Loading same data but getting different results

Omar_AlSuwaidi · January 9, 2022, 9:21pm

So I’m trying to manually split my training data into batches such that I can easily access them via indexing, and not relying on DataLoader to split them up for me, since that way I won’t be able to access the individual batches by indexing. So I tried the following:

train_data = datasets.ANY(root='data', transform=T_train, download=True)
BS = 200
num_batches = len(train_data) // BS
sequence = list(range(len(train_data)))
np.random.shuffle(sequence)  # To shuffle the training data
subsets = [Subset(train_data, sequence[i * BS: (i + 1) * BS]) for i in range(num_batches)]
train_loader = [DataLoader(sub, batch_size=BS) for sub in subsets]  # Create multiple batches, each with BS number of samples

Which works during training just fine.

However, when I attempted another way to manually split the training data I got different end results, even with all the same parameters and the following settings:

device = torch.device('cuda')
torch.manual_seed(0)
np.random.seed(0)
torch.backends.cudnn.benchmark = False
torch.backends.cudnn.deterministic = True
torch.cuda.empty_cache()

I only split the training data the following way this time:

train_data = list(datasets.ANY(root='data', transform=T_train, download=True))  # Cast into a list
BS = 200
num_batches = len(train_data) // BS
np.random.shuffle(train_data)  # To shuffle the training data
train_loader = [DataLoader(train_data[i*BS: (i+1)*BS], batch_size=BS) for i in range(num_batches)]
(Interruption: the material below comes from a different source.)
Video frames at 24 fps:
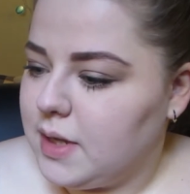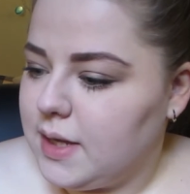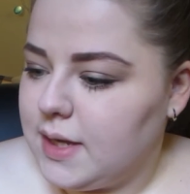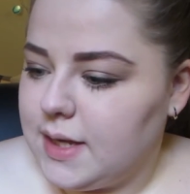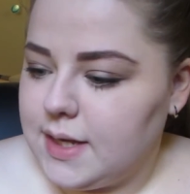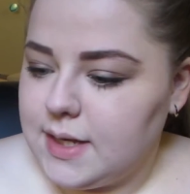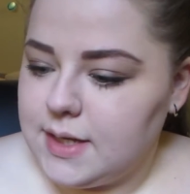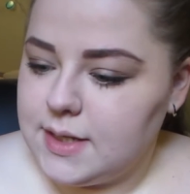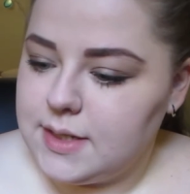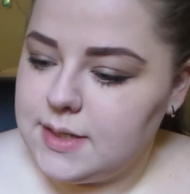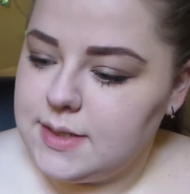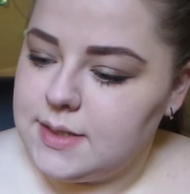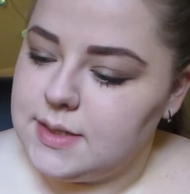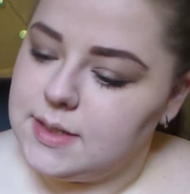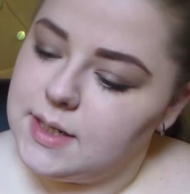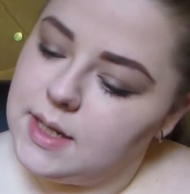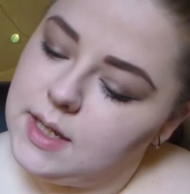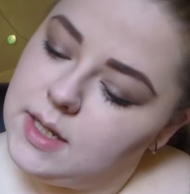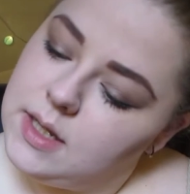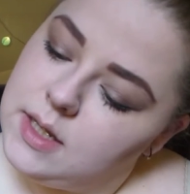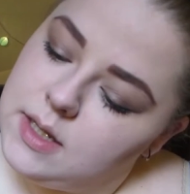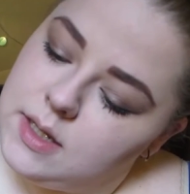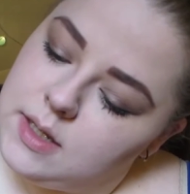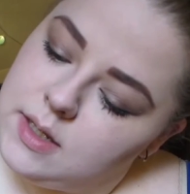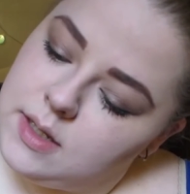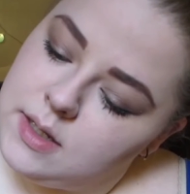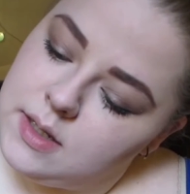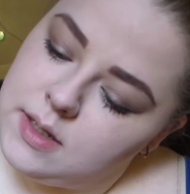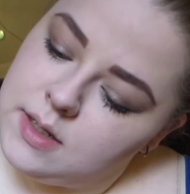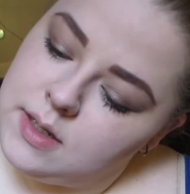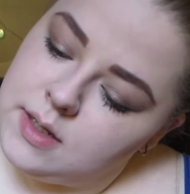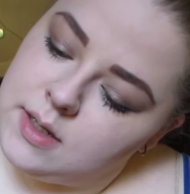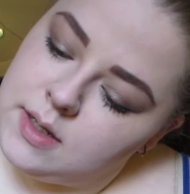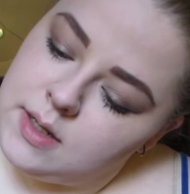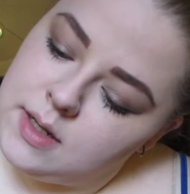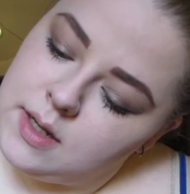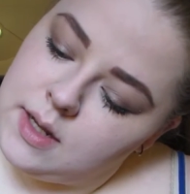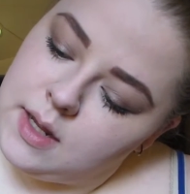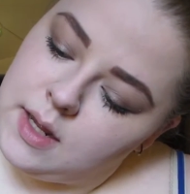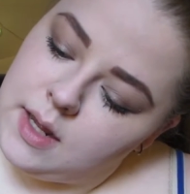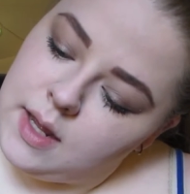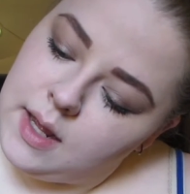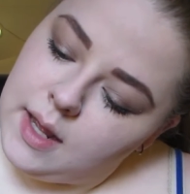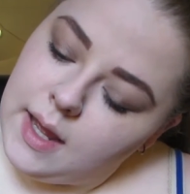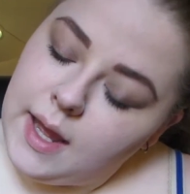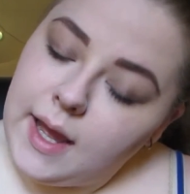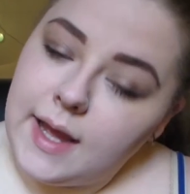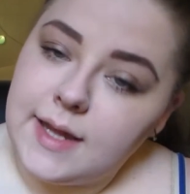in
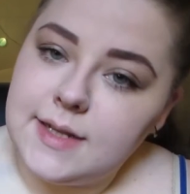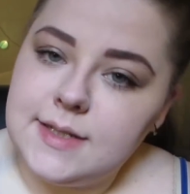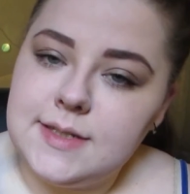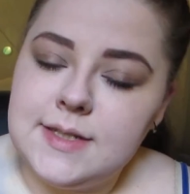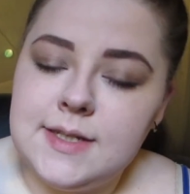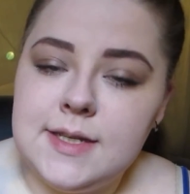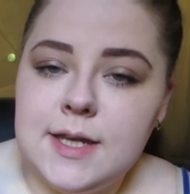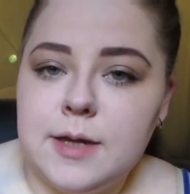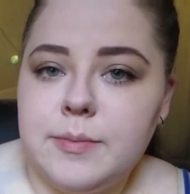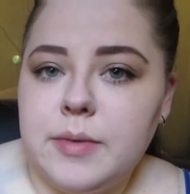Adia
But this gives me different results than the first approach, even though (I believe ) that both approaches are identical in manually splitting the training data into batches. I even tried not shuffling at all and loading the data just as it is, but I still got different results (85.2% v.s 81.98% accuracy). I even manually checked that the loaded images from the batches match; and are the same using both methods.

Not only that, when I load the training data the conventional way as follows:

BS = 200
train_loader = DataLoader(train_data, batch_size=BS, shuffle=True)

I get even more drastic results!

Can somebody please explain to me why these differences arise, and how to fix it?

nivek · January 11, 2022, 10:10pm

You have confirmed that “the loaded images from the batches match” between the first two methods. What happens afterward? Do you set your seed (e.g. torch.manual_seed(0)) before training?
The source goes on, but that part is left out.